En Colombia, la unión marital de hecho es una figura jurídica que reconoce la convivencia entre dos personas que, sin haber contraído matrimonio, deciden conformar una comunidad de vida permanente y exclusiva. Esta forma de relación, conocida comúnmente como “unión libre”, cuenta con efectos legales establecidos en la Ley 54 de 1990.
Durante años, que una pareja viva bajo el mismo techo fue considerado la prueba más fuerte para comprobar una unión marital de hecho.
Pero eso cambió con un reciente fallo de la Corte Suprema de Justicia que aclaró que la ausencia de cohabitación no descarta la existencia de un vínculo legal entre dos personas. Para que una unión sea reconocida sin que las dos personas vivan juntas, existen dos casos específicos que deben ser comprobados.

Las dos situaciones que validan la unión marital sin cohabitación
Por medio de la sentencia SC2081-2025, la Sala de Casación Civil, Agraria y Rural de la Corte Suprema de Justicia analizó los límites y alcances de la comunidad de vida y estableció las circunstancias en las que una pareja puede reclamar los derechos propios de los compañeros permanentes pese a no compartir residencia.
El alto tribunal definió dos situaciones diferenciadas que justifican no vivir con la pareja, por lo que se pueden presentar pruebas distintas:
Separación física temporal dentro de una unión ya consolidada: se presenta cuando compañeros permanentes que convivían deben apartarse por circunstancias sobrevinientes, como razones laborales, estudios o tratamientos médicos prolongados.
Conformación de una unión marital sin convivencia desde el inicio: se trata de un supuesto considerado excepcional por la Corporación.

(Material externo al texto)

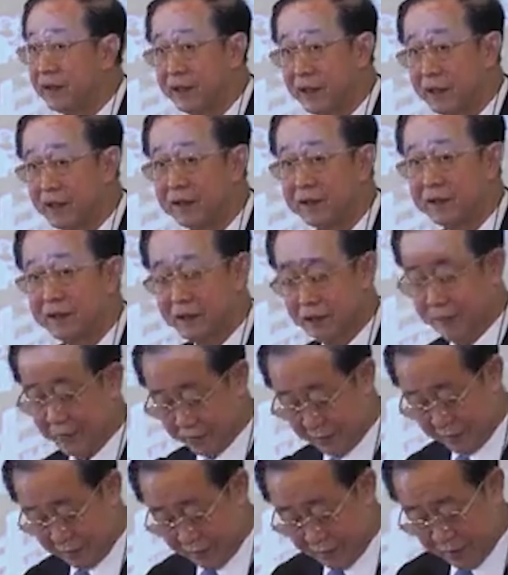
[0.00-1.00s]
think
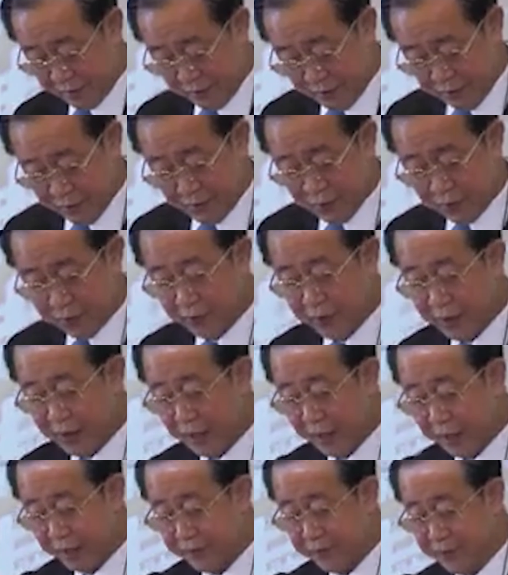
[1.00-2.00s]
what
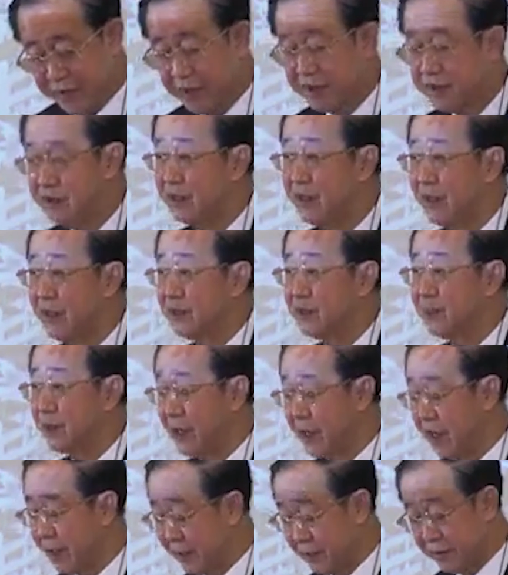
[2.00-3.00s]
I just
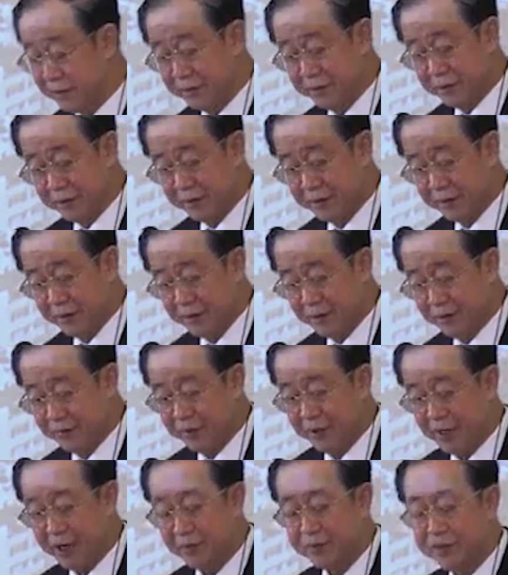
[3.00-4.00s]
explained
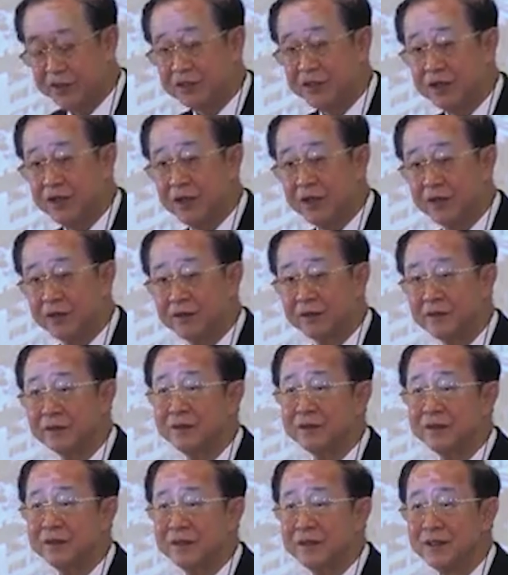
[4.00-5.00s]
perhaps is not
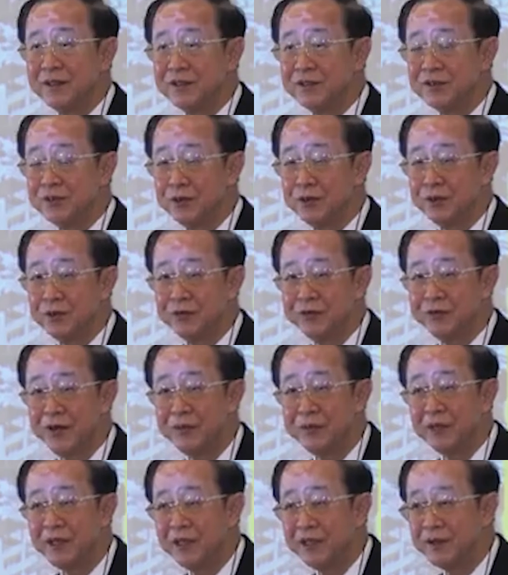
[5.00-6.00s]
so
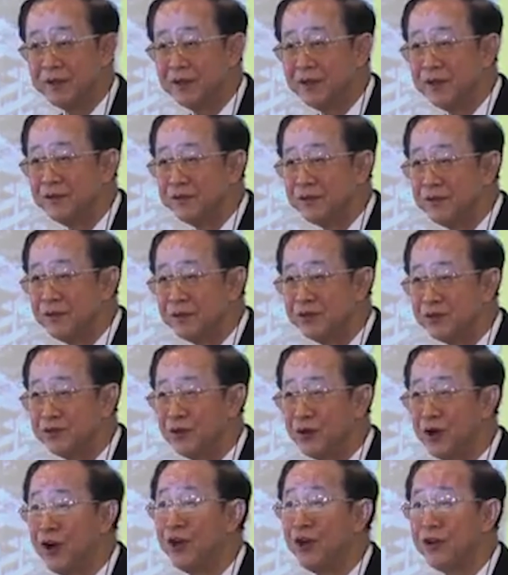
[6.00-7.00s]
familiar
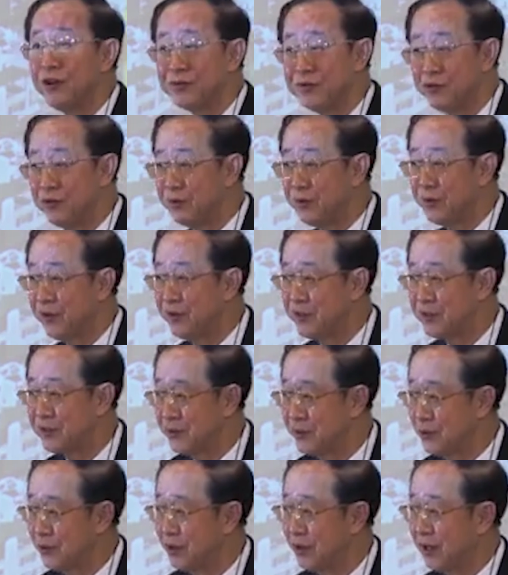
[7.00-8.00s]
to all of you because
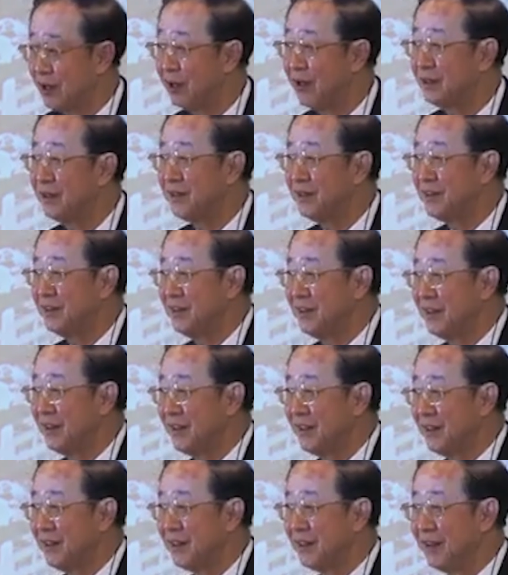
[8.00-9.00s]
you are
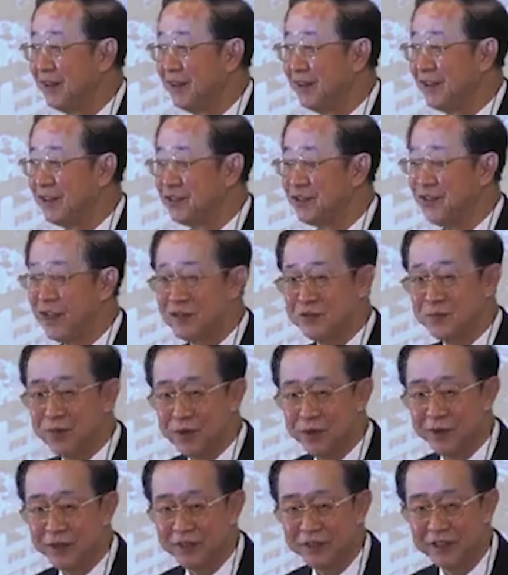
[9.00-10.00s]

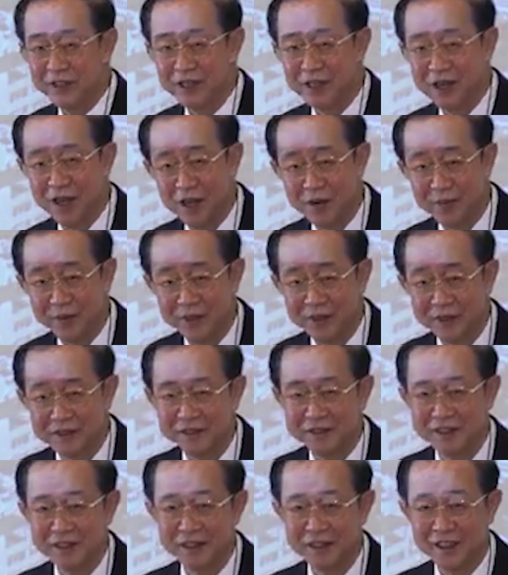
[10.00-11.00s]
transport
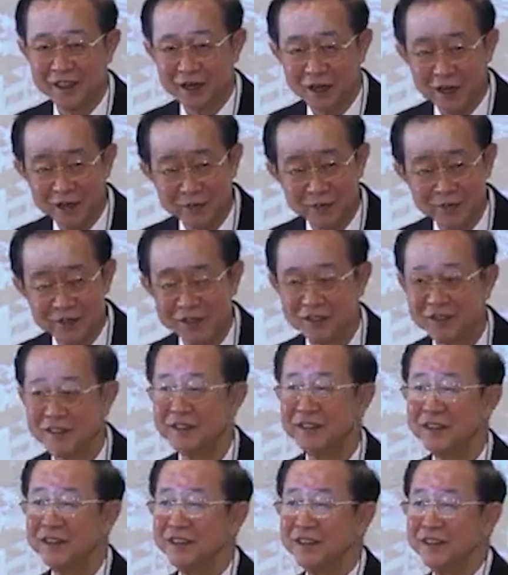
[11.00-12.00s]
economics, economist,
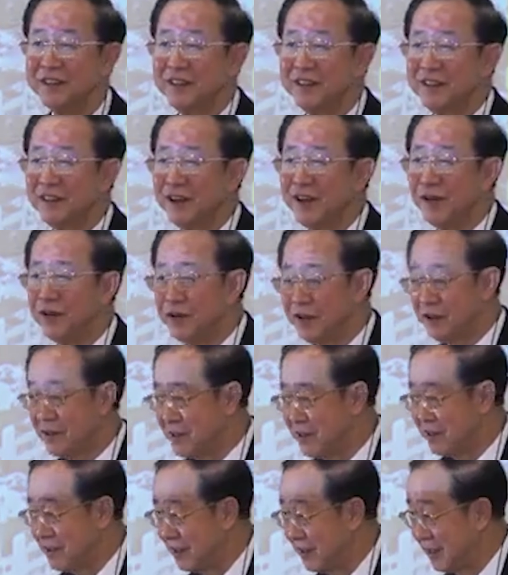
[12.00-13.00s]
or
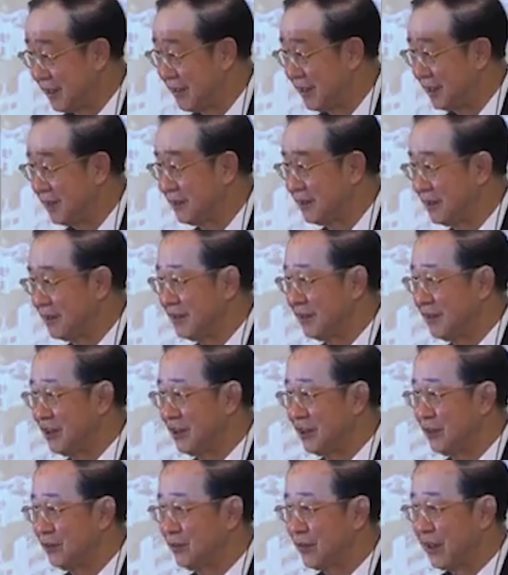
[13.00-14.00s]
engineer.
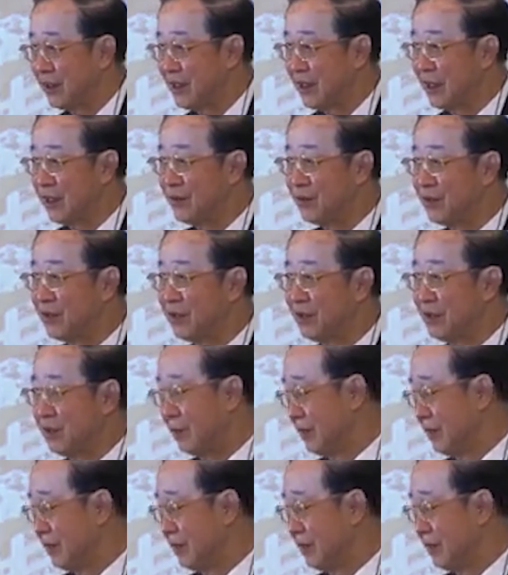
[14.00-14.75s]
But I would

Estas son las pruebas que exige la Corte Suprema si la pareja nunca vivió junta
Cuando no hay convivencia desde el inicio de la relación, la carga de la prueba es más rigurosa. La Corte estableció que quien pretenda el reconocimiento de la unión debe demostrar varios elementos estructurales de la relación.

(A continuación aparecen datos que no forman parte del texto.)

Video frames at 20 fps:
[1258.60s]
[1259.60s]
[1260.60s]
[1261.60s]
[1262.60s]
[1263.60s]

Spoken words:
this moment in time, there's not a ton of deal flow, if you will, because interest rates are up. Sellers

En primer lugar, debe acreditarse la singularidad, es decir, que la relación fue exclusiva. También es necesario probar la permanencia en el tiempo, lo que implica estabilidad y continuidad. A esto se suma la integración económica, que evidencia que existía algún grado de apoyo o proyecto financiero compartido.

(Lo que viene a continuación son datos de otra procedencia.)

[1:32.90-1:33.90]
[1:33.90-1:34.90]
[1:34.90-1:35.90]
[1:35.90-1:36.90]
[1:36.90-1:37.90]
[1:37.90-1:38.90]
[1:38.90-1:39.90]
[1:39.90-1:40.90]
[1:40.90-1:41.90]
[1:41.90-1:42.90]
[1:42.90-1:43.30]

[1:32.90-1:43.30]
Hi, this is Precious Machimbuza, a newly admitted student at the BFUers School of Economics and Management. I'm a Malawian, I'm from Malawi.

Otro aspecto clave es la existencia de un proyecto de vida en común, así como el cuidado y la asistencia recíproca entre los miembros de la pareja. Finalmente, se exige el reconocimiento social e institucional del vínculo, lo que puede reflejarse en la forma en que la pareja se presentaba ante su entorno o ante entidades oficiales.
Además, en los casos en los que nunca hubo convivencia, se debe demostrar de forma contundente que existieron circunstancias objetivas que hicieron imposible compartir un mismo techo desde el inicio de la relación.

El caso que llevó a este precedente
La decisión se produjo al resolver una demanda en la que una mujer solicitaba el reconocimiento de una unión marital tras la muerte de su pareja, con quien aseguró haber sostenido una relación durante casi dos décadas. Aunque en primera instancia obtuvo un fallo favorable, el Tribunal Superior de Bogotá revocó la decisión.
La Corte Suprema respaldó esa determinación al concluir que, pese a la duración de la relación, no se logró probar la existencia de una comunidad de vida. Las evidencias mostraron que la pareja mantenía domicilios separados, no compartía proyectos familiares ni integración económica y tampoco se reconocía institucionalmente como tal.
En consecuencia, el alto tribunal determinó que se trató de una relación sentimental prolongada, pero insuficiente para configurar una unión marital de hecho con efectos legales.